We glimpse where this familial anxiety comes from when the father arrives at his son’s school to bring him home. Here Joey is introduced rigging up a noose in his bedroom so as to terrify the matron with a faked suicide (anticipating Harold and Maude by half a dozen years). The headmaster just shakes his head and muses “he has an inborn antipathy to middle aged females” before lamenting that Joey has been the only child in his care he has been unable to help.

The Nanny

It turns out Joey has been, how shall we say? difficult since the death of his baby sister two years before. The drowning was an accident but in a series of flashbacks and expositions it becomes clear the young boy has been held somehow to blame for it. He alone feels very differently about the traumatic moment and this manifests as an increasingly hostile attitude towards Nanny in the car ride home. When they get back to the apartment and Joey settles in this descends into a spiteful cold war, the boy turning the house upside down with his antipathy.

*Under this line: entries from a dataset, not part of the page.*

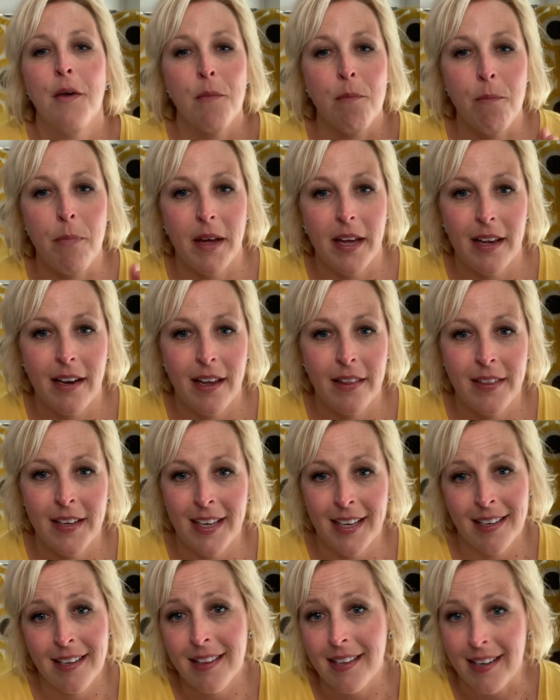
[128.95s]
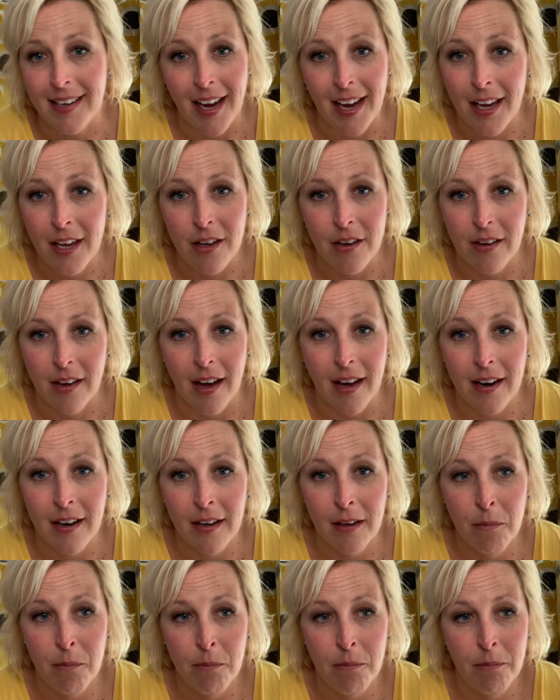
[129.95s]
But at the end of the day, you
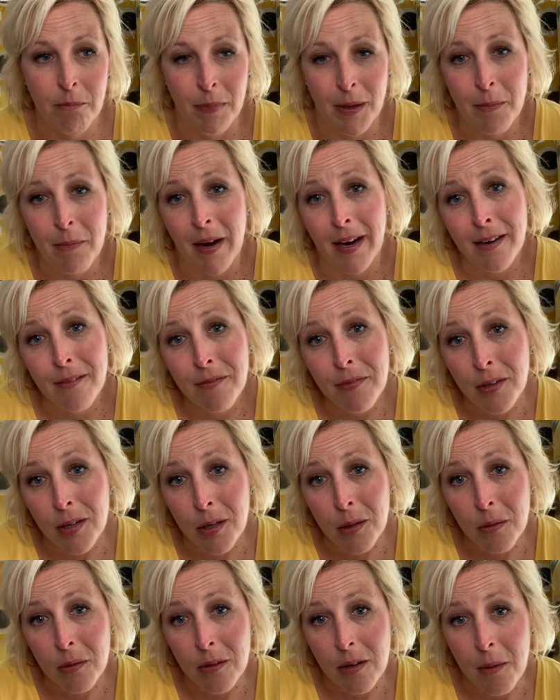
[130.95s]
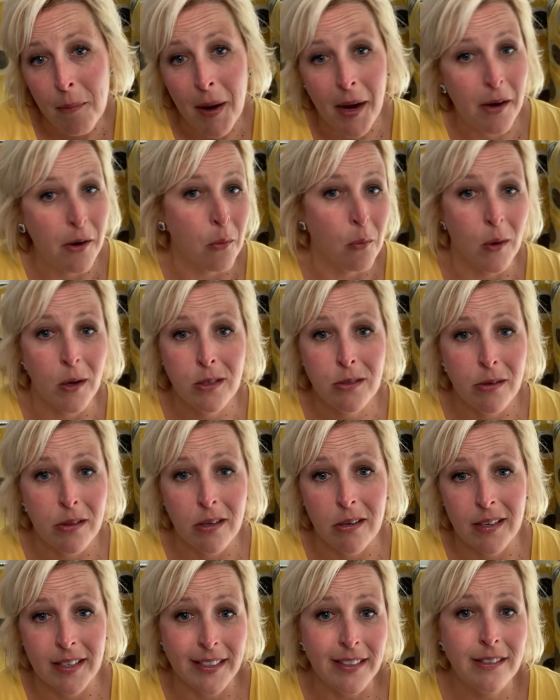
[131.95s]
gotta be mindful about your words with
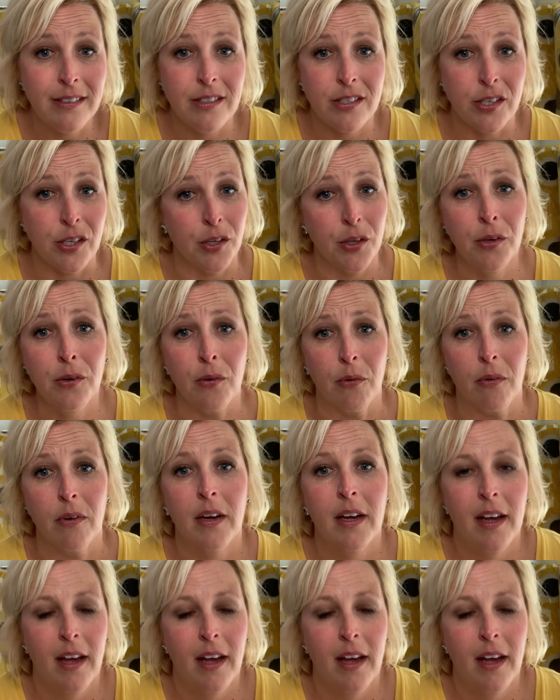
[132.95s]
your kids too.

From this point on the two antagonists slowly circle, sizing each other up like a couple of prizefighters as they wait for the inevitable clash and in doing so expose their contrasting fighting styles. Joey is the sullen, lumbering thug launching feints and shadow plays while Nanny plays the stoic long game – the rope-a-dope in boxing parlance – trying to kill the boy with kindness.

He is an unsympathetic character but the relentlessness with which young Joey presses his claims against Nanny and the stubborness of his actions slowly work their way into the viewers’ sympathy to the extent that we begin to question whether he may have a point after all. Can there be malevolence behind that kindly visage, what really happened to Joey’s baby sister and is that steak & kidney pie Nanny is so lovingly creating really poisoned?

In this the films shares a theme with a more famous, earlier Bette Davis vehicle, All About Eve which saw the star convinced, alone amongst the cast, that the young Ann Baxter hides mischief behind her puppy dog eyes. Here Bette may be the victim again or equally could be the aggressor. You’ll have to watch to find out which it is.

This review is part of the 2013 TCM Summer Under the Stars blogathon that lasts through the month of August, and specifically celebrating the Bette Davis day on August 14th.

TCM Summer Under the Stars Blogathon at @tcmSUTSblog

Summer Under the Stars Blogathon

The Nanny – directed by Seth Holt (1965)


In Short
A young boy returns home after two years away to engage in a cold war with the nanny he alone holds responsible for his sister’s death.